ACTIVITY:
For every line below, restate it exactly and drop the images.

- - - -

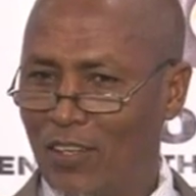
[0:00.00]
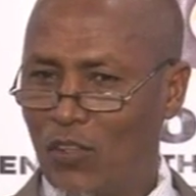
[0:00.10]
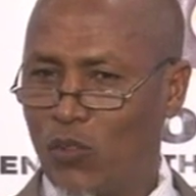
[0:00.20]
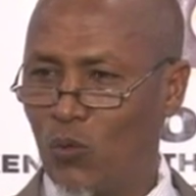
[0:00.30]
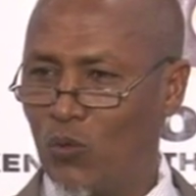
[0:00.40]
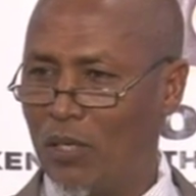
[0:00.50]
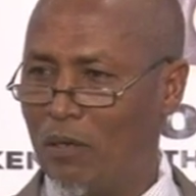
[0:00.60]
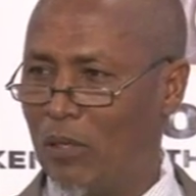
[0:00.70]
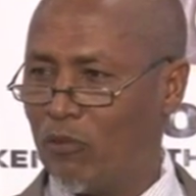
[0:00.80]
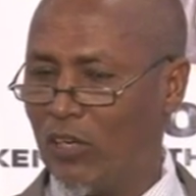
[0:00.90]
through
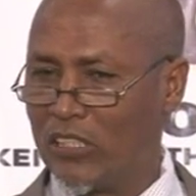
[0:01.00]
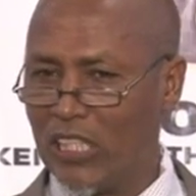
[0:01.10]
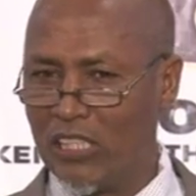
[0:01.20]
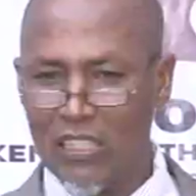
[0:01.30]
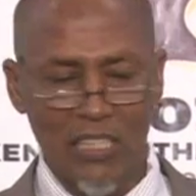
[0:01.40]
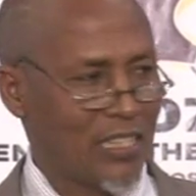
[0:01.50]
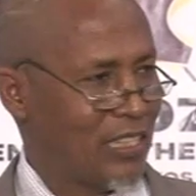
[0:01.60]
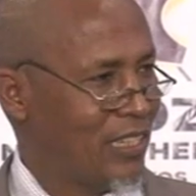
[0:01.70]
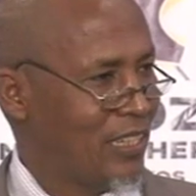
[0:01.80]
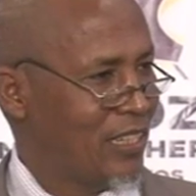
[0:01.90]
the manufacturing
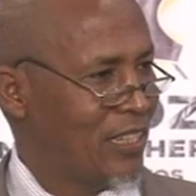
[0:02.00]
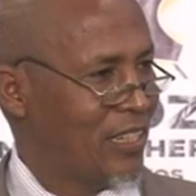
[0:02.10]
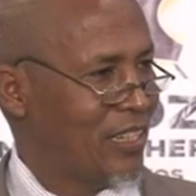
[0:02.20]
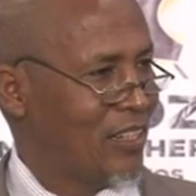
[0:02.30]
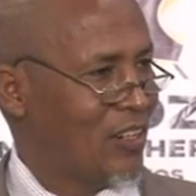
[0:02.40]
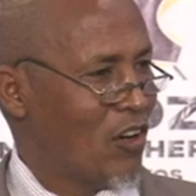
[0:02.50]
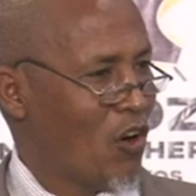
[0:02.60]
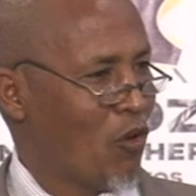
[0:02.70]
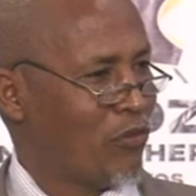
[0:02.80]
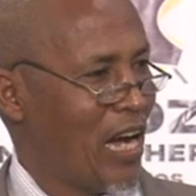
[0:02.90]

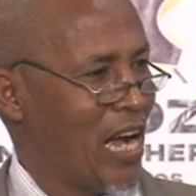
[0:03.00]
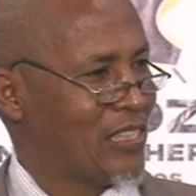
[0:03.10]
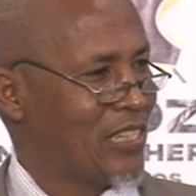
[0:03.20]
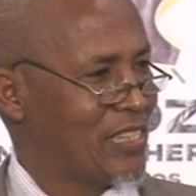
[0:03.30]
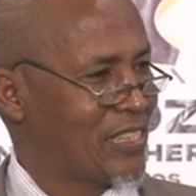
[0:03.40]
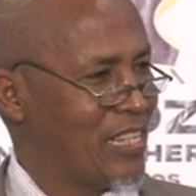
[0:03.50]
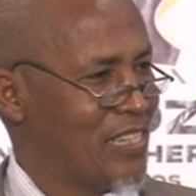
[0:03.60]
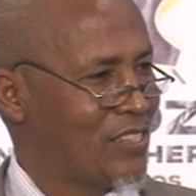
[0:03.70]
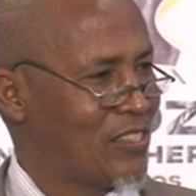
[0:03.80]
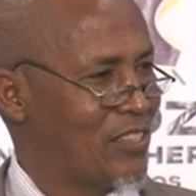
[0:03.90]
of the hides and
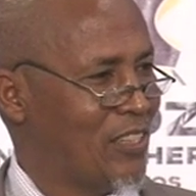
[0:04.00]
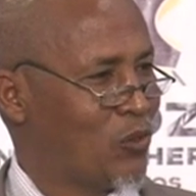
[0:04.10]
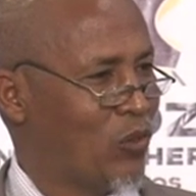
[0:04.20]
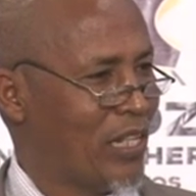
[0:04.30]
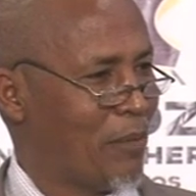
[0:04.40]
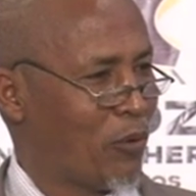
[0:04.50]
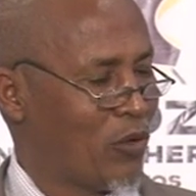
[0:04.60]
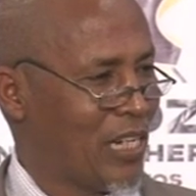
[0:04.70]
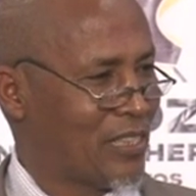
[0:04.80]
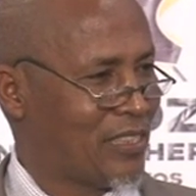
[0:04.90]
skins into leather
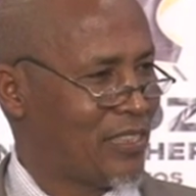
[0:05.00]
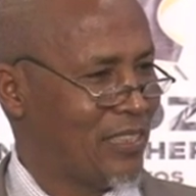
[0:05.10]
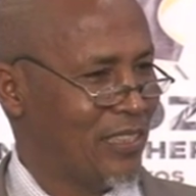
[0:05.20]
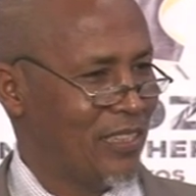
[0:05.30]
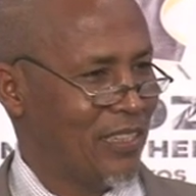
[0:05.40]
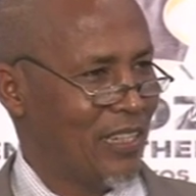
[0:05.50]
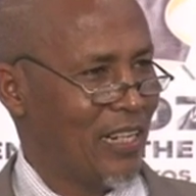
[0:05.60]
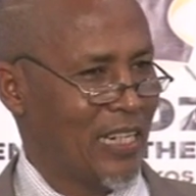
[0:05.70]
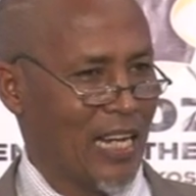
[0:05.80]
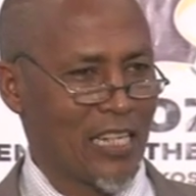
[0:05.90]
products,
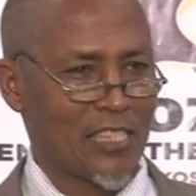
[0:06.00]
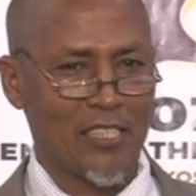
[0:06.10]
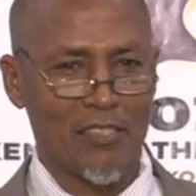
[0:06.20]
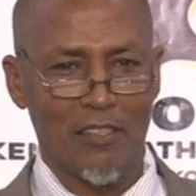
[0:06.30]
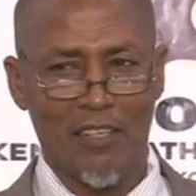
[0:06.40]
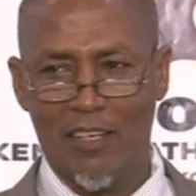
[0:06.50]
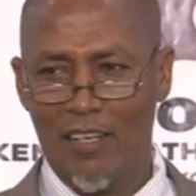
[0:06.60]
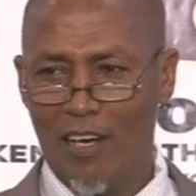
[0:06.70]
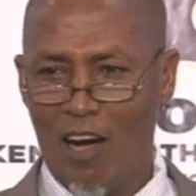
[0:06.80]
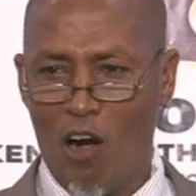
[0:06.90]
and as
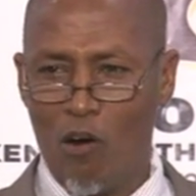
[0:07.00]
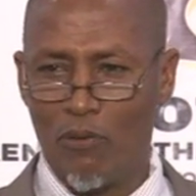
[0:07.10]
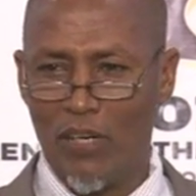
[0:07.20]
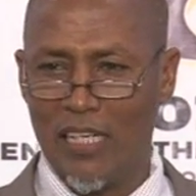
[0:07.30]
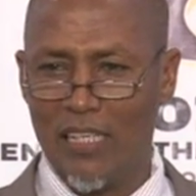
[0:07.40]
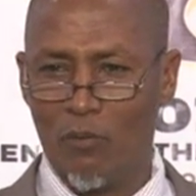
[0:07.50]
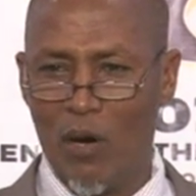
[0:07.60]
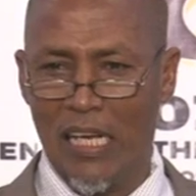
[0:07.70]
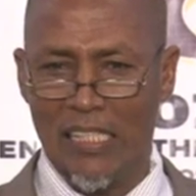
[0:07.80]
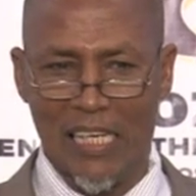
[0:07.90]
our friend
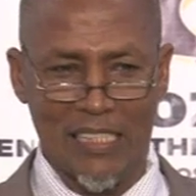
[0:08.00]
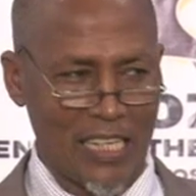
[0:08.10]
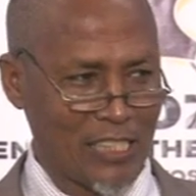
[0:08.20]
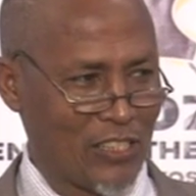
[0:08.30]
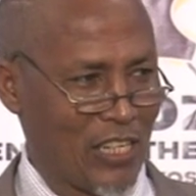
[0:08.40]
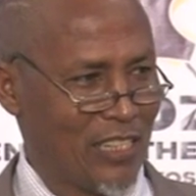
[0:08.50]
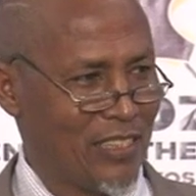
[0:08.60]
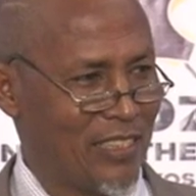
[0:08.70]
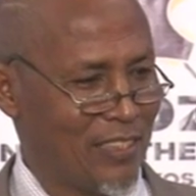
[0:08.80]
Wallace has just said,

- - - -

EXPECTED OUTPUT:
[0:00.00]
[0:00.10]
[0:00.20]
[0:00.30]
[0:00.40]
[0:00.50]
[0:00.60]
[0:00.70]
[0:00.80]
[0:00.90]
through
[0:01.00]
[0:01.10]
[0:01.20]
[0:01.30]
[0:01.40]
[0:01.50]
[0:01.60]
[0:01.70]
[0:01.80]
[0:01.90]
the manufacturing
[0:02.00]
[0:02.10]
[0:02.20]
[0:02.30]
[0:02.40]
[0:02.50]
[0:02.60]
[0:02.70]
[0:02.80]
[0:02.90]

[0:03.00]
[0:03.10]
[0:03.20]
[0:03.30]
[0:03.40]
[0:03.50]
[0:03.60]
[0:03.70]
[0:03.80]
[0:03.90]
of the hides and
[0:04.00]
[0:04.10]
[0:04.20]
[0:04.30]
[0:04.40]
[0:04.50]
[0:04.60]
[0:04.70]
[0:04.80]
[0:04.90]
skins into leather
[0:05.00]
[0:05.10]
[0:05.20]
[0:05.30]
[0:05.40]
[0:05.50]
[0:05.60]
[0:05.70]
[0:05.80]
[0:05.90]
products,
[0:06.00]
[0:06.10]
[0:06.20]
[0:06.30]
[0:06.40]
[0:06.50]
[0:06.60]
[0:06.70]
[0:06.80]
[0:06.90]
and as
[0:07.00]
[0:07.10]
[0:07.20]
[0:07.30]
[0:07.40]
[0:07.50]
[0:07.60]
[0:07.70]
[0:07.80]
[0:07.90]
our friend
[0:08.00]
[0:08.10]
[0:08.20]
[0:08.30]
[0:08.40]
[0:08.50]
[0:08.60]
[0:08.70]
[0:08.80]
Wallace has just said,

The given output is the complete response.